- Born: 1962 (age 63–64) Potsdam, East Germany
- Citizenship: German
- Known for: Prominent neuroscientist in brain mapping
- Scientific career
- Fields: Neuroscientist
- Institutions: University of Düsseldorf, Forschungszentrum Jülich

= Katrin Amunts =

German university teacher and neurologist

Katrin Amunts is a German neuroscientist. She is the Professor of the C. and O. Vogt Institute for Brain Research at the University of Düsseldorf and is also Director of the Institute of Neuroscience and Medicine in INM-1 in Forschungszentrum Jülich. She is one of the most prominent neuroscientists in brain mapping in the world. She is Scientific Research Director of the Human Brain Project.

==Career ==
Katrin Amunts was born in Potsdam, East Germany in 1962. She studied medicine and biophysics at Pirogov Medical School in the Soviet Union. She earned a doctorate in neuroscience and anatomy at the Institute of Brain Research in Moscow in 1989. She later trained at a Fraunhofer Institute in Berlin and joined the C. & O. Vogt Institute for Brain Research at the University of Düsseldorf. She was a professor in Aachen University before rejoining the University of Düsseldorf in 2013. Amunts is amongst the most important researchers in neuroscience today. In the recently published list of 10 Breakthrough Technologies 2014, the science magazine entitled JARA-BRAIN named her as a key player . Amunts works alongside a team of accomplished scientists, including a colleague named Professor Karl Zilles.
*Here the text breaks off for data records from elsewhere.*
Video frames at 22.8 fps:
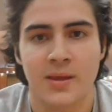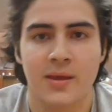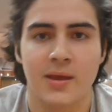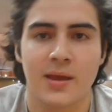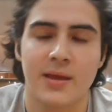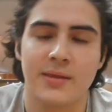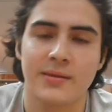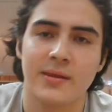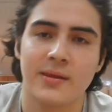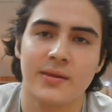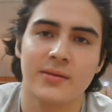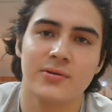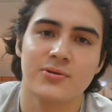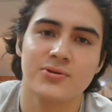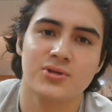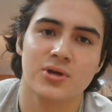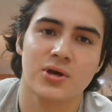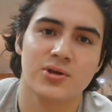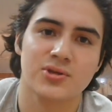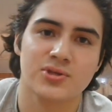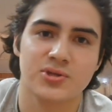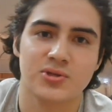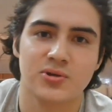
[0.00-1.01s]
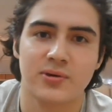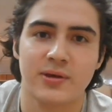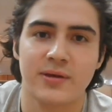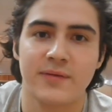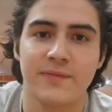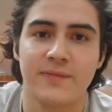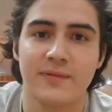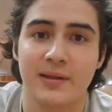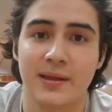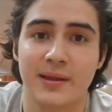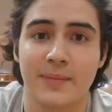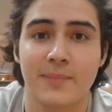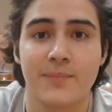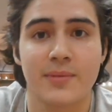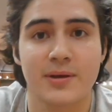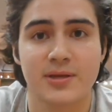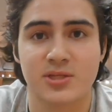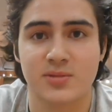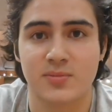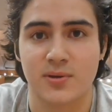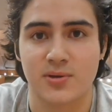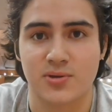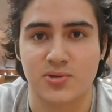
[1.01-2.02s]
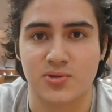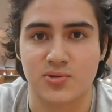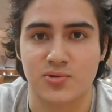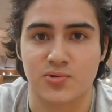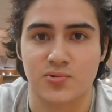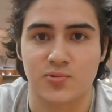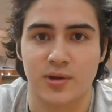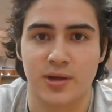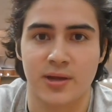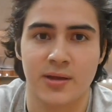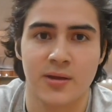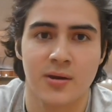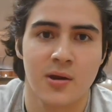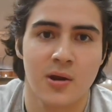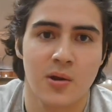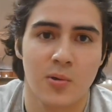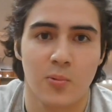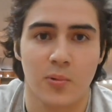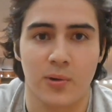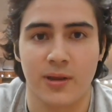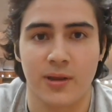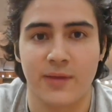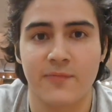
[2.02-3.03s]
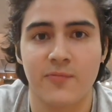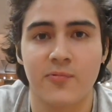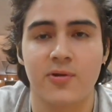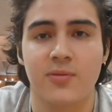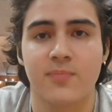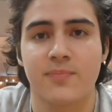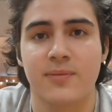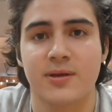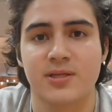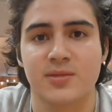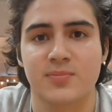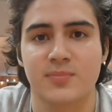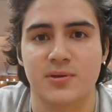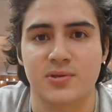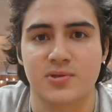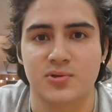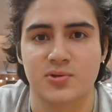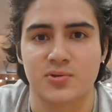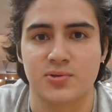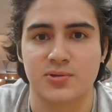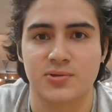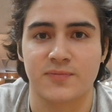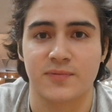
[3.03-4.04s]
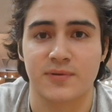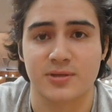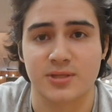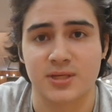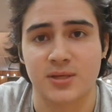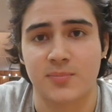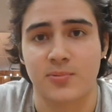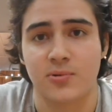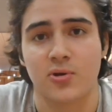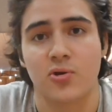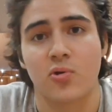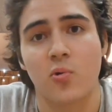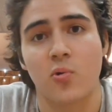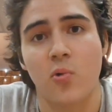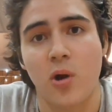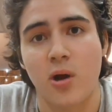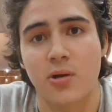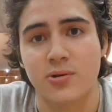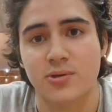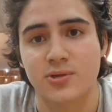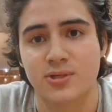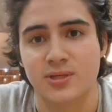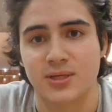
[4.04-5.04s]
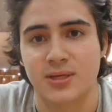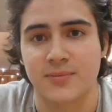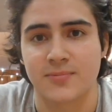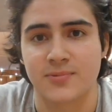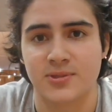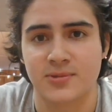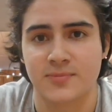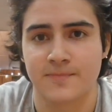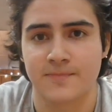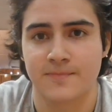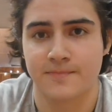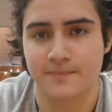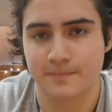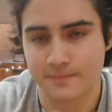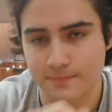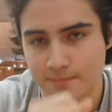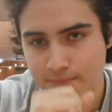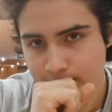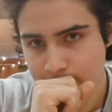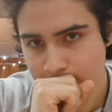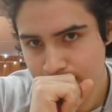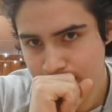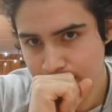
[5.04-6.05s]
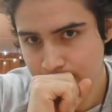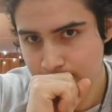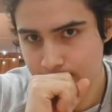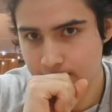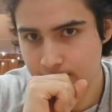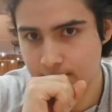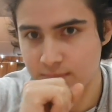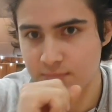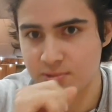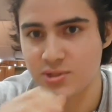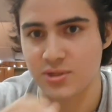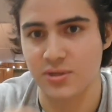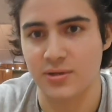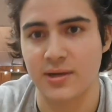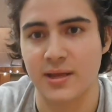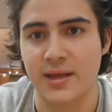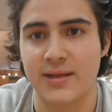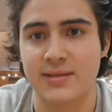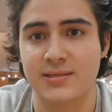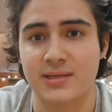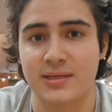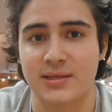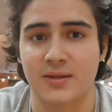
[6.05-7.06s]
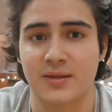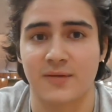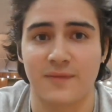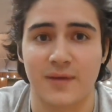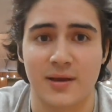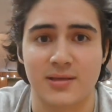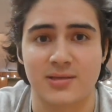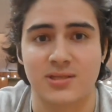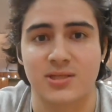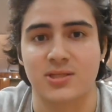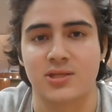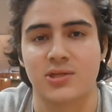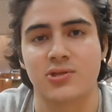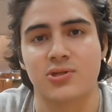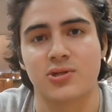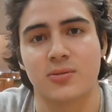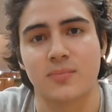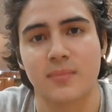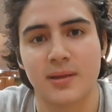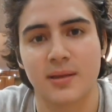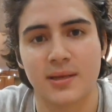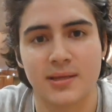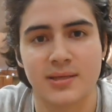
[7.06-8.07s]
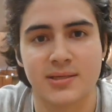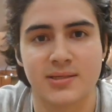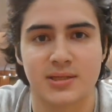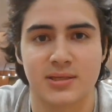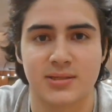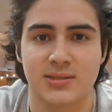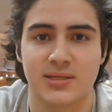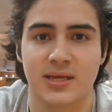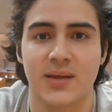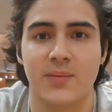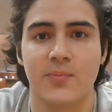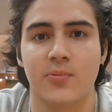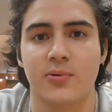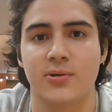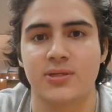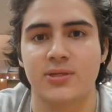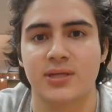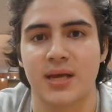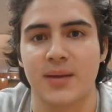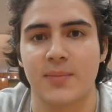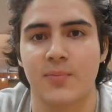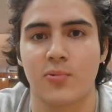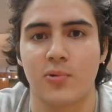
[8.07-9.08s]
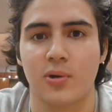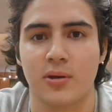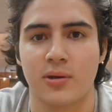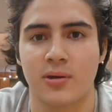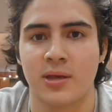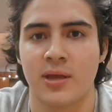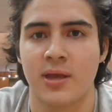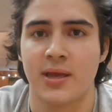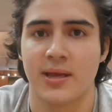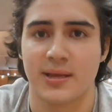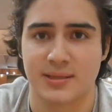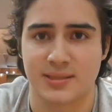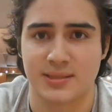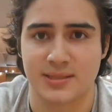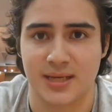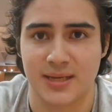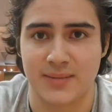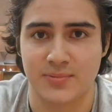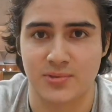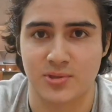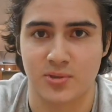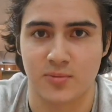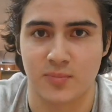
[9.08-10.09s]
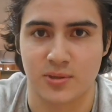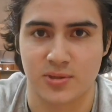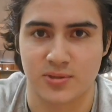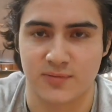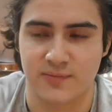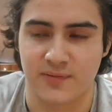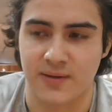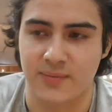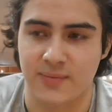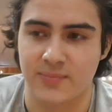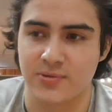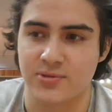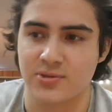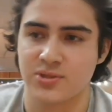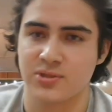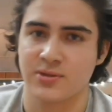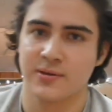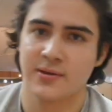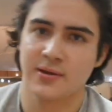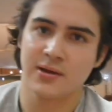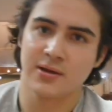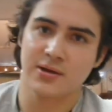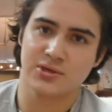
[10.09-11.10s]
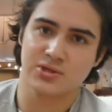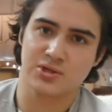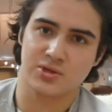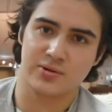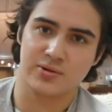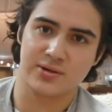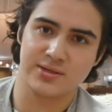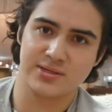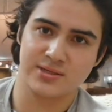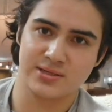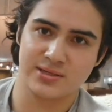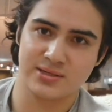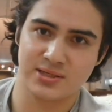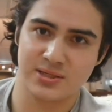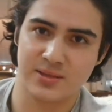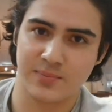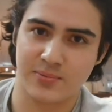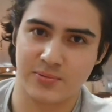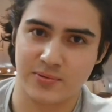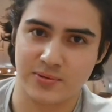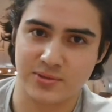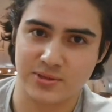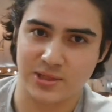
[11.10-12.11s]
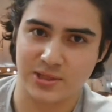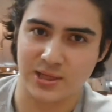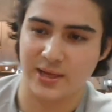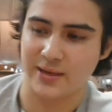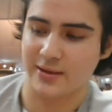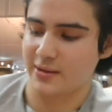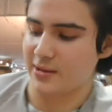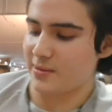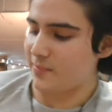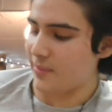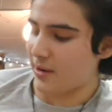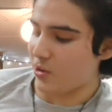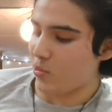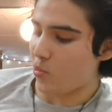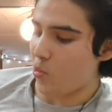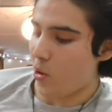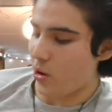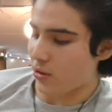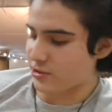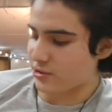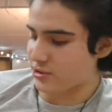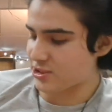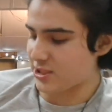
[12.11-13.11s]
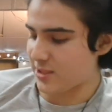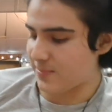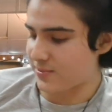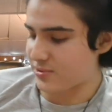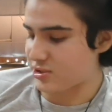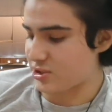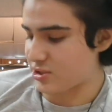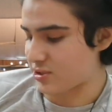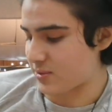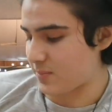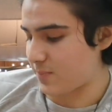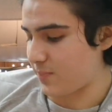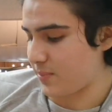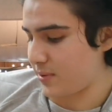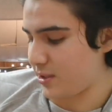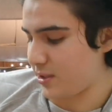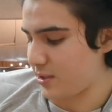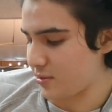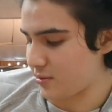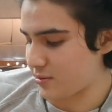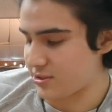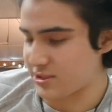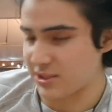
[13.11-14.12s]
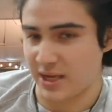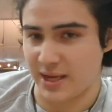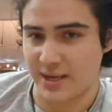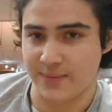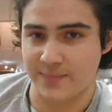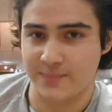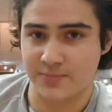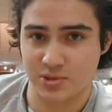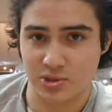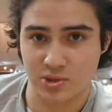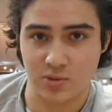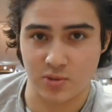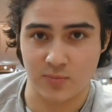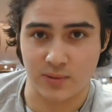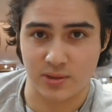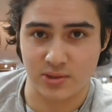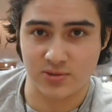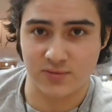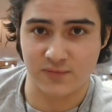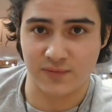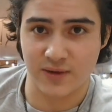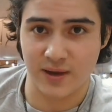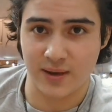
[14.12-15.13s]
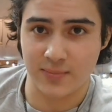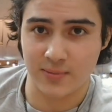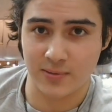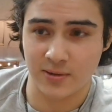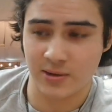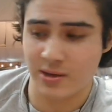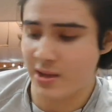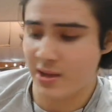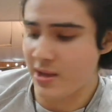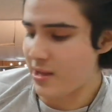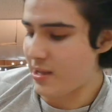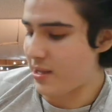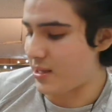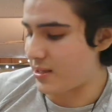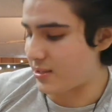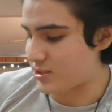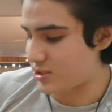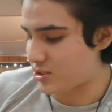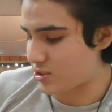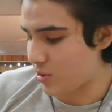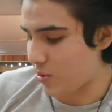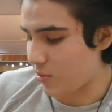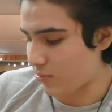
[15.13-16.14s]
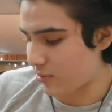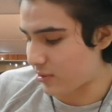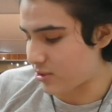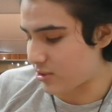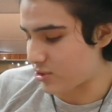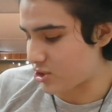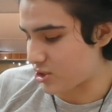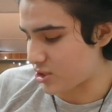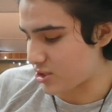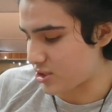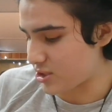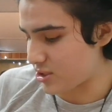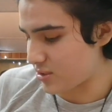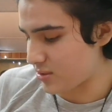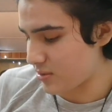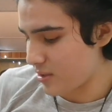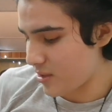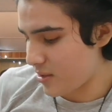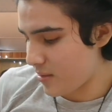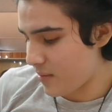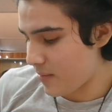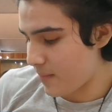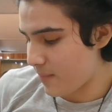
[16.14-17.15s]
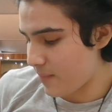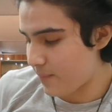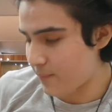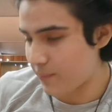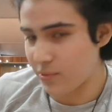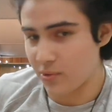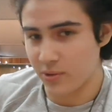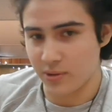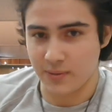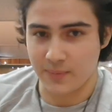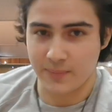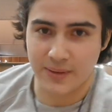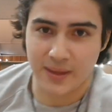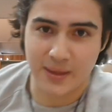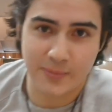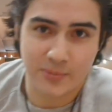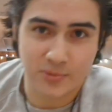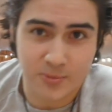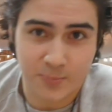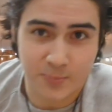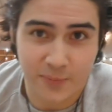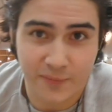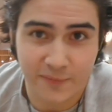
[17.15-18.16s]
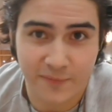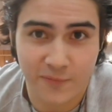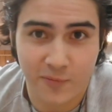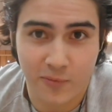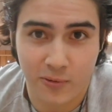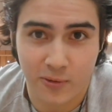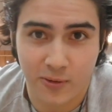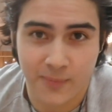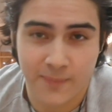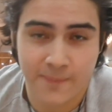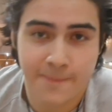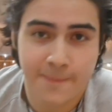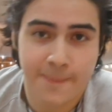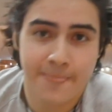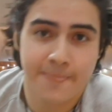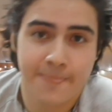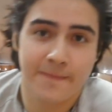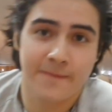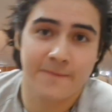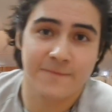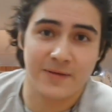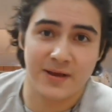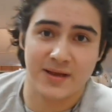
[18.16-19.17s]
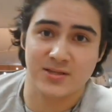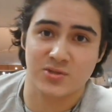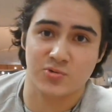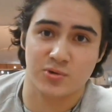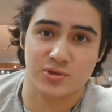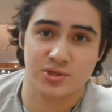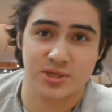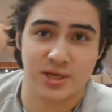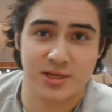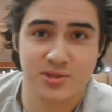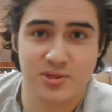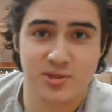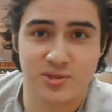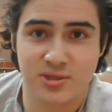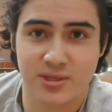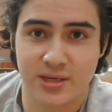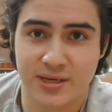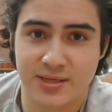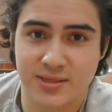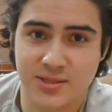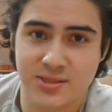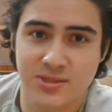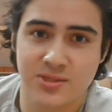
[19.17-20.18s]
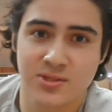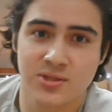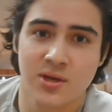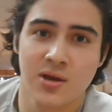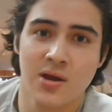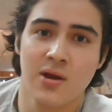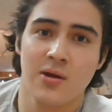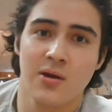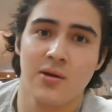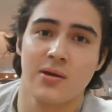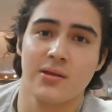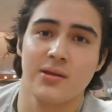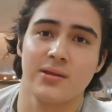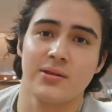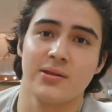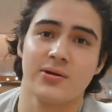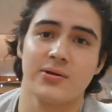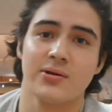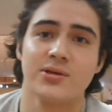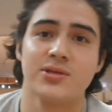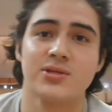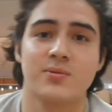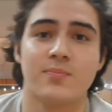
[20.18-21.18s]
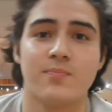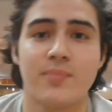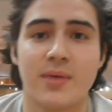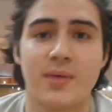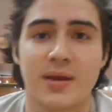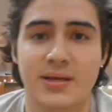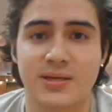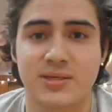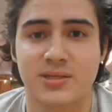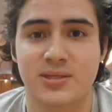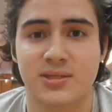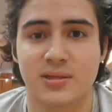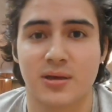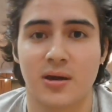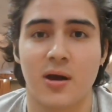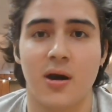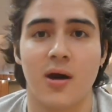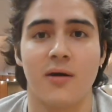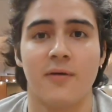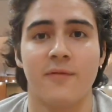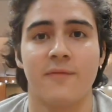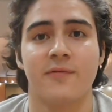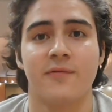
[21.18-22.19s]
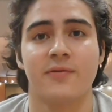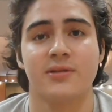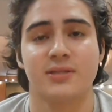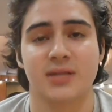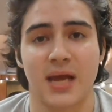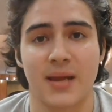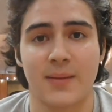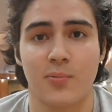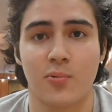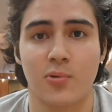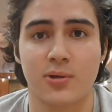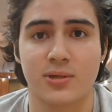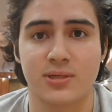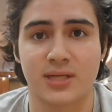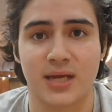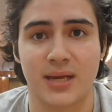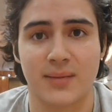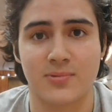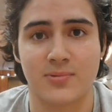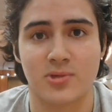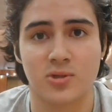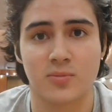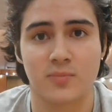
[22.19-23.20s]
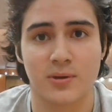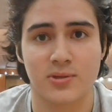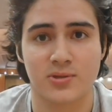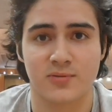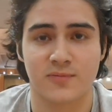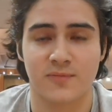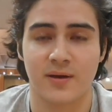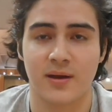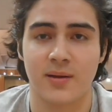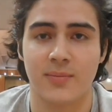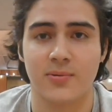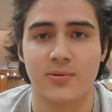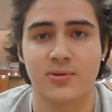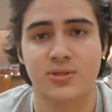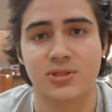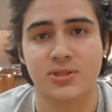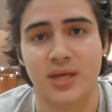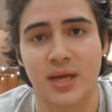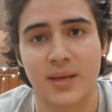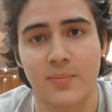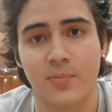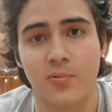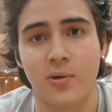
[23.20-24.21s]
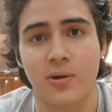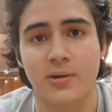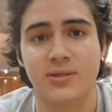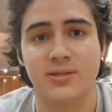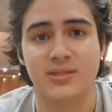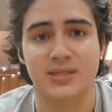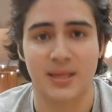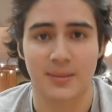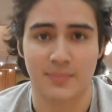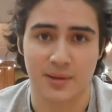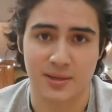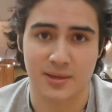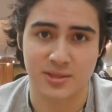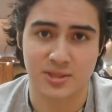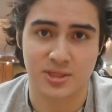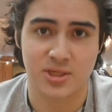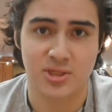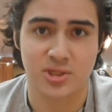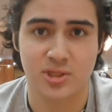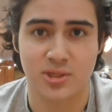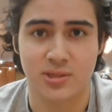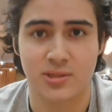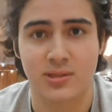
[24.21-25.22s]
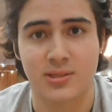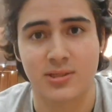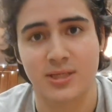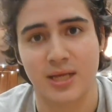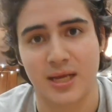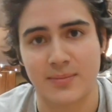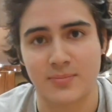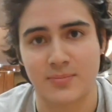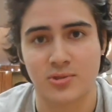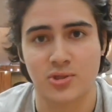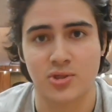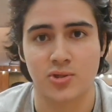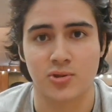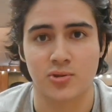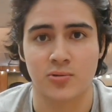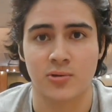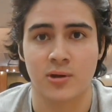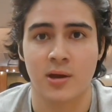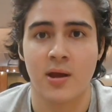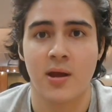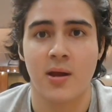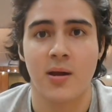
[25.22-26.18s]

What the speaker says: And then there's also even like mixed muscles, right? Or even with mixed muscles, for example, your quadriceps, certain heads like the vastus intermedius contain more type 1 and type 2 muscle fibers. So it isn't as simple as like my quadricep is just a pure type 2 muscle fiber. It's only just going to be able to perform fast twitch exercises. There is mixed of type 1, type 2 muscle fibers, type 1 stabilization, type 2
Long term, Amunts’ goal in working with the human brain is to create a three-dimensional atlas mapped to the structures in the brain so as to allow its complicated configuration and functions to be imaged and understood microscopically. This would allow us to improve our understanding of the human's control center and advance our abilities to combat diseases or disorders such as depression, addiction, dementia, and Parkinson's disease. This construction is being called the "Big Brain".